Na minha opinião, o Twitter pode ter sido o motivo da ruína. Você só pode controlar as pessoas por um tempo, vimos isso na Primavera Árabe. A Igreja é uma organização secreta, ancorada no poder e no controle. Se você pensa no abuso que foi praticado na Irlanda por tanto tempo, você percebe que o abuso de crianças ou da sociedade só pode acontecer numa atmosfera de ignorância ou pobreza. De forma que o Twitter pode ter sido a causa da decadência, pois eles simplesmente não entendem isso. A Igreja costumava ter medo da ciência, e o Twitter é parte da ciência. Não acho que a maioria dos cardeais queira a liberalização do mundo.

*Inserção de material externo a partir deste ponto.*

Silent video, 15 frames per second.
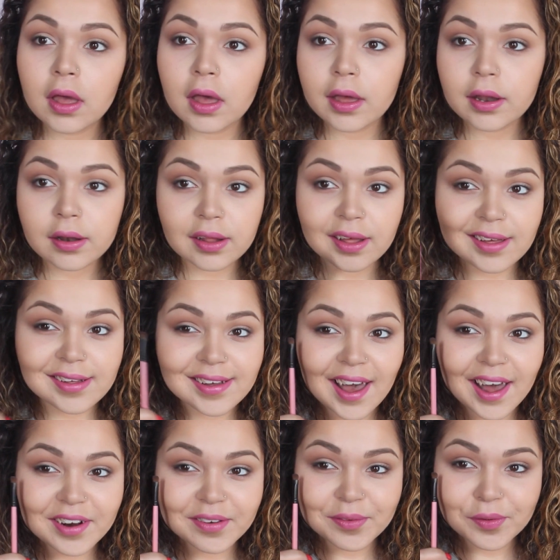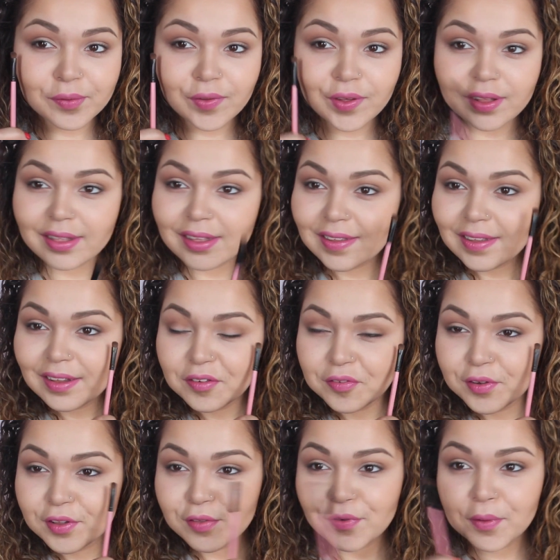And I don't know if you can see the
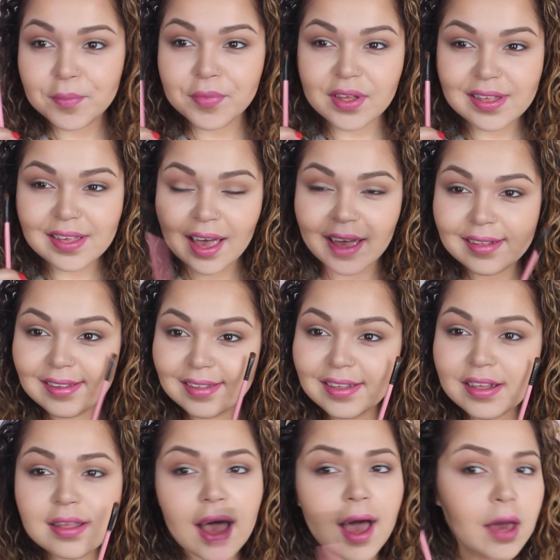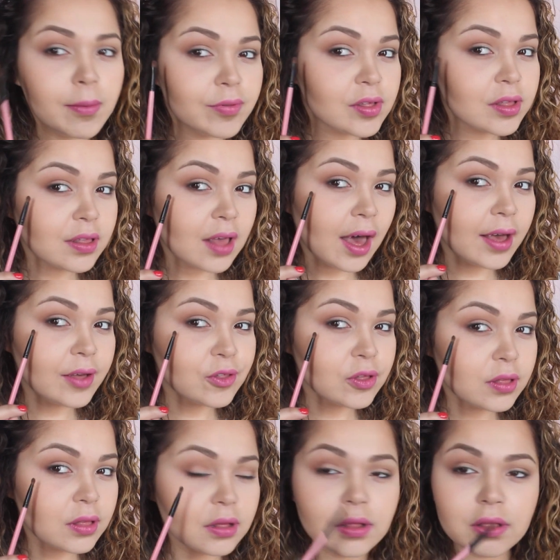difference from this eye to this eye, but this eye is
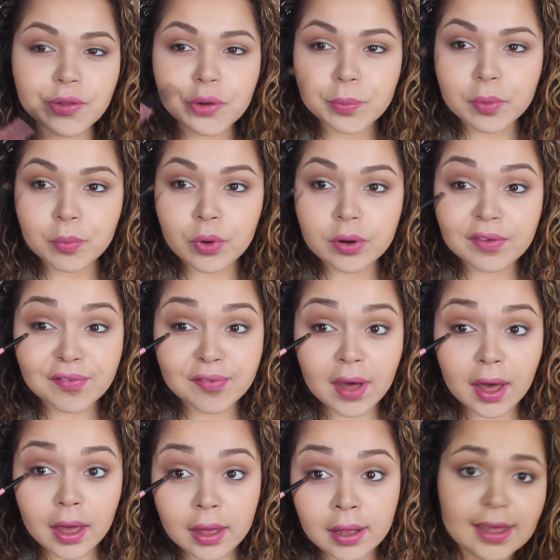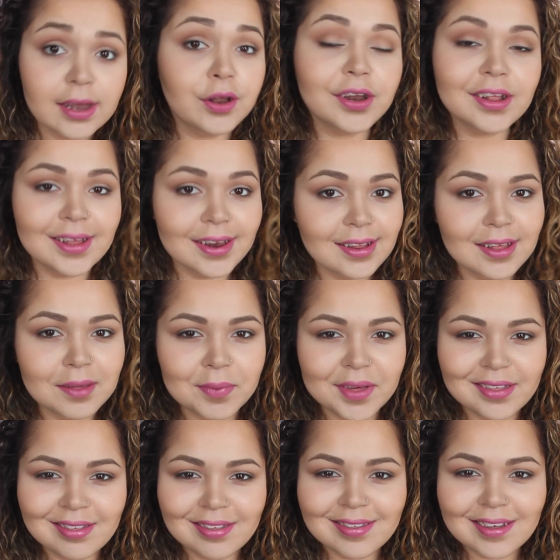just a little bit more defined. And on a day-to-day
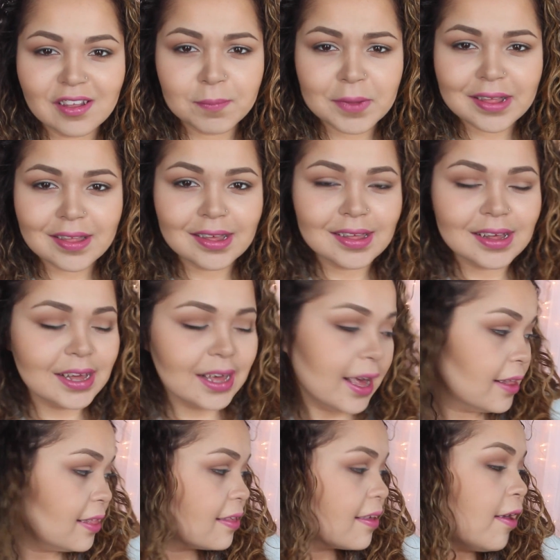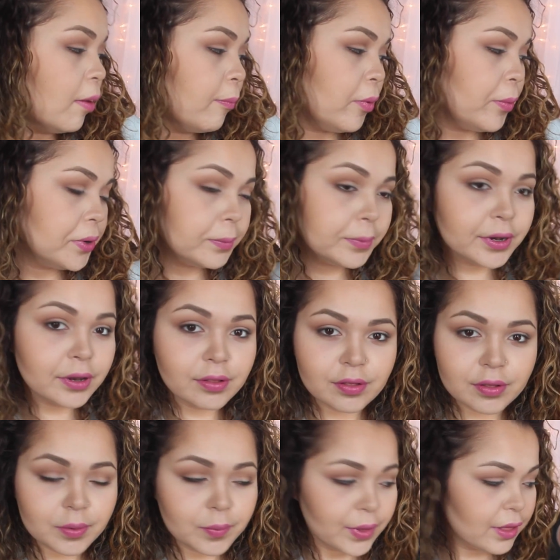basis, that's basically it. But what I'm going to
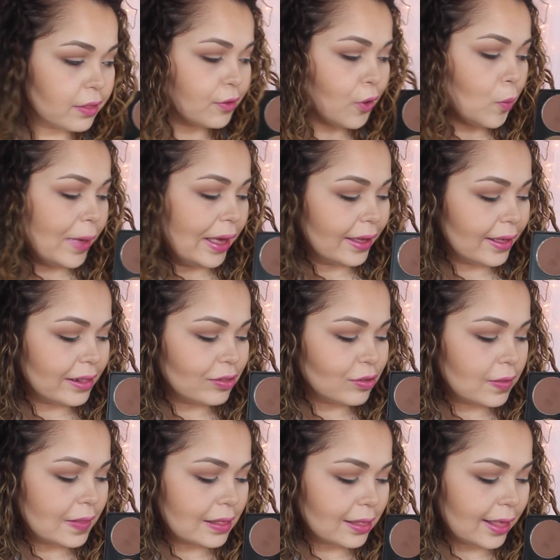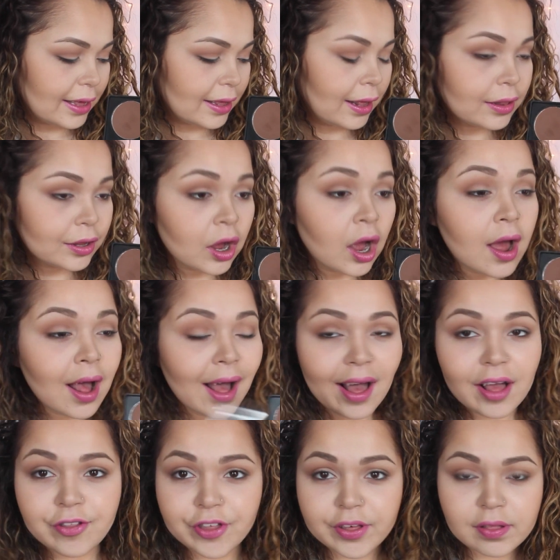do is go back into this light color
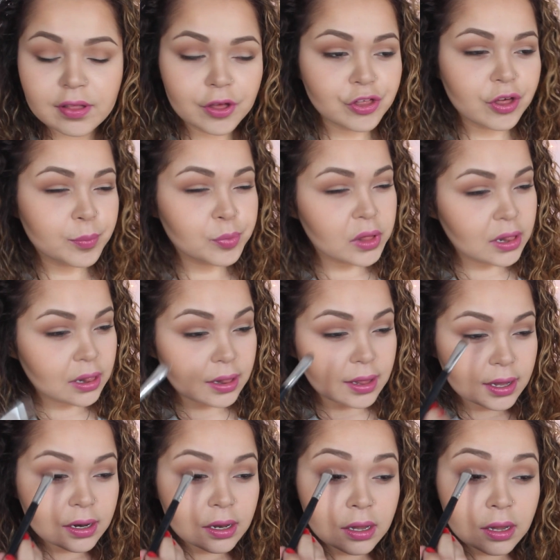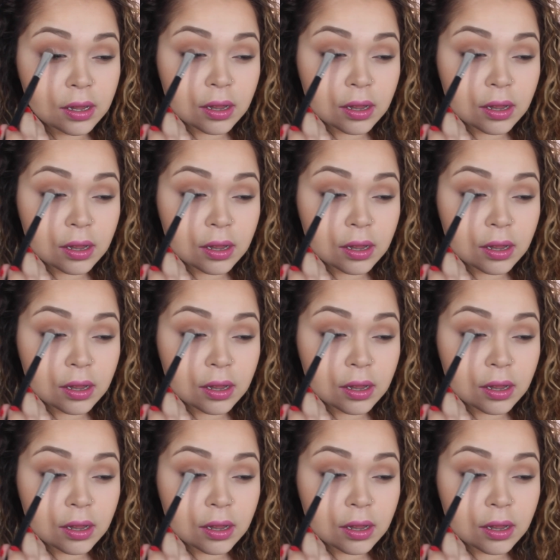and just touch up the lid.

Que transformações você gostaria de ver?
Todos nós gostaríamos que houvesse justiça. Não tivemos justiça neste país. Apesar de um inquérito estatal do governo, afirmando que dezenas de milhares de crianças sofreram abusos, nenhum dos acusados foi preso pelo que cometeu. A esperança é tudo o que temos. Sem esperanças, não temos nada. E espero, de alguma forma, que o sucessor, mesmo que seja conservador, veja o que está vindo das bases e o que tem que ser mudado.
Como você descreveria o papado de Bento 16?
Se eu tivesse que descrever o pontífice com uma única palavra, eu usaria "fracasso". Um fracasso total. Ele só estava interessado em manter as coisas como estão. Não houve reforma, nem mudança, nada. Quando você tem alguém assim, talvez o melhor adjetivo seja anônimo, pois ele não fez favores à Igreja, nem às pessoas a seu redor. É bom que ele tenha renunciado, mas é possível que tenhamos dias mais sombrios pela frente com seu sucessor. Mas acredito honestamente que eles irão, na hora, ser colocados de lado, pois sinto que o sucessor só estará em condições de sair impune disso por um tempo. Os tempos têm que mudar, e a revolução irá acontecer.
John Kelly é fundador e coordenador da organização Sobreviventes de Abuso Infantil (SOCA, na sigla em inglês) na Irlanda. Ele foi membro, durante muitos anos, de uma instituição católica. Kelly acusa a Igreja de diversos absusos contra sua própria pessoa, inclusive de chicoteamento com cintos de couro e estupro. Apesar dessas experiências, ele ainda se diz católico.